━━ Provided entries
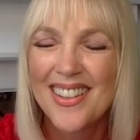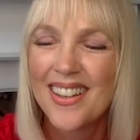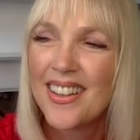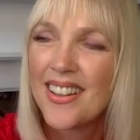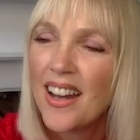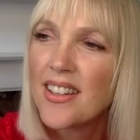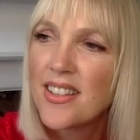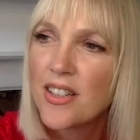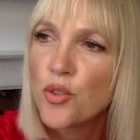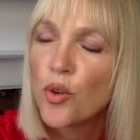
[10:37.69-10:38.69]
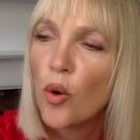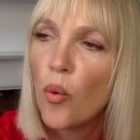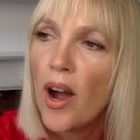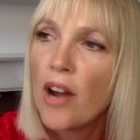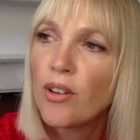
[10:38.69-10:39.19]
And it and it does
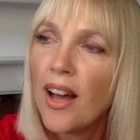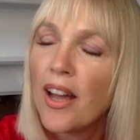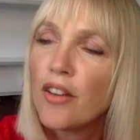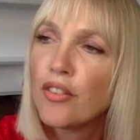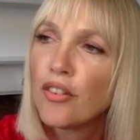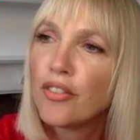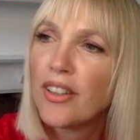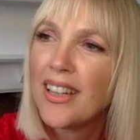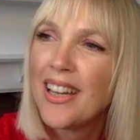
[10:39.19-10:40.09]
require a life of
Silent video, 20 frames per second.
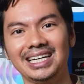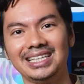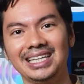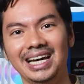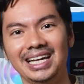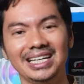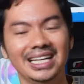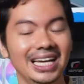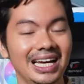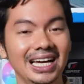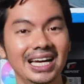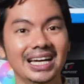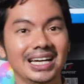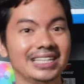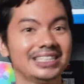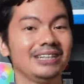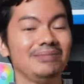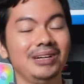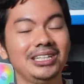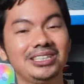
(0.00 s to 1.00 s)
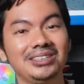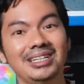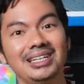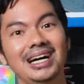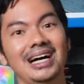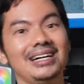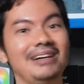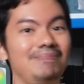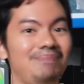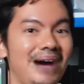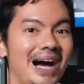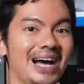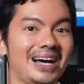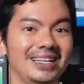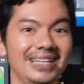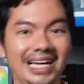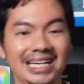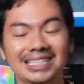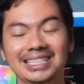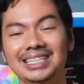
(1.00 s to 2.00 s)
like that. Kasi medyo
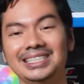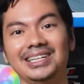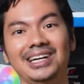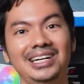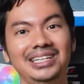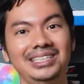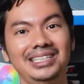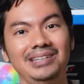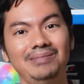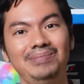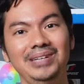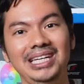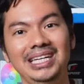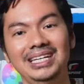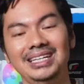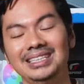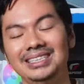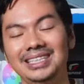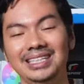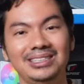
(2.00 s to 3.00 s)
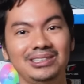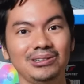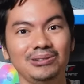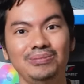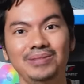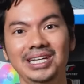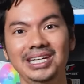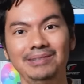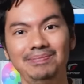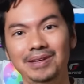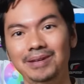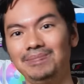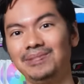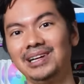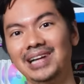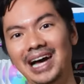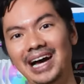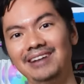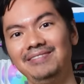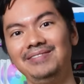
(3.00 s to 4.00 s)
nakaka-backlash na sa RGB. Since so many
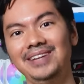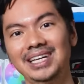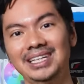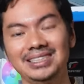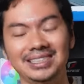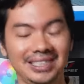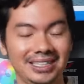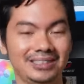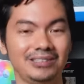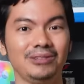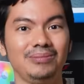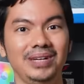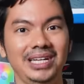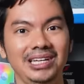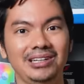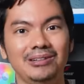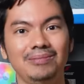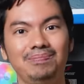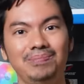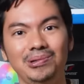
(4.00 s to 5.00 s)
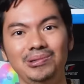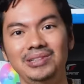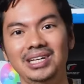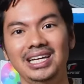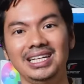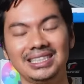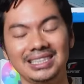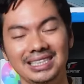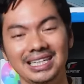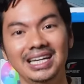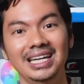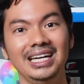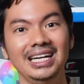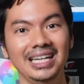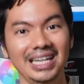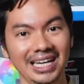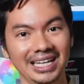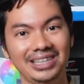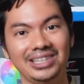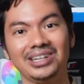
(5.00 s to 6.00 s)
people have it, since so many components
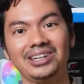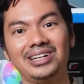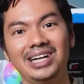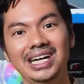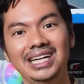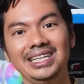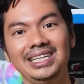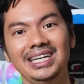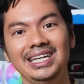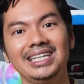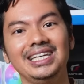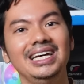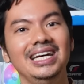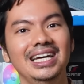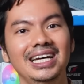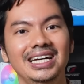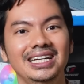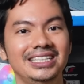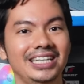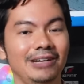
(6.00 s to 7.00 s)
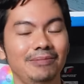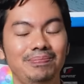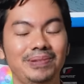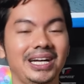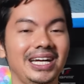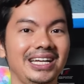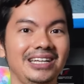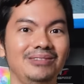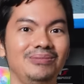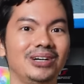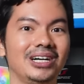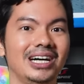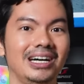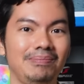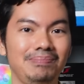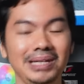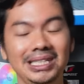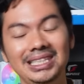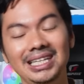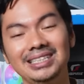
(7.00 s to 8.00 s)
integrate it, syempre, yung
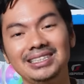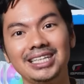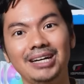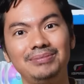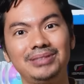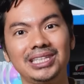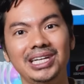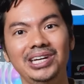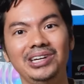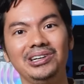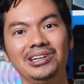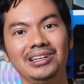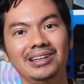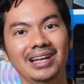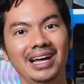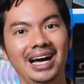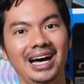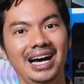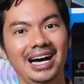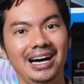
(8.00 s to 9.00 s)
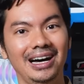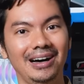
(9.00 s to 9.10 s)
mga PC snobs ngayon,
━━━━
§ **How to complete this task**
Copy out, without any pictures, the lines of the records above from the one containing "[10:39.19-10:40.09]" through the final line, both ends included.

§ **Answer to this exercise**
[10:39.19-10:40.09]
require a life of
Silent video, 20 frames per second.
(0.00 s to 1.00 s)
(1.00 s to 2.00 s)
like that. Kasi medyo
(2.00 s to 3.00 s)
(3.00 s to 4.00 s)
nakaka-backlash na sa RGB. Since so many
(4.00 s to 5.00 s)
(5.00 s to 6.00 s)
people have it, since so many components
(6.00 s to 7.00 s)
(7.00 s to 8.00 s)
integrate it, syempre, yung
(8.00 s to 9.00 s)
(9.00 s to 9.10 s)
mga PC snobs ngayon,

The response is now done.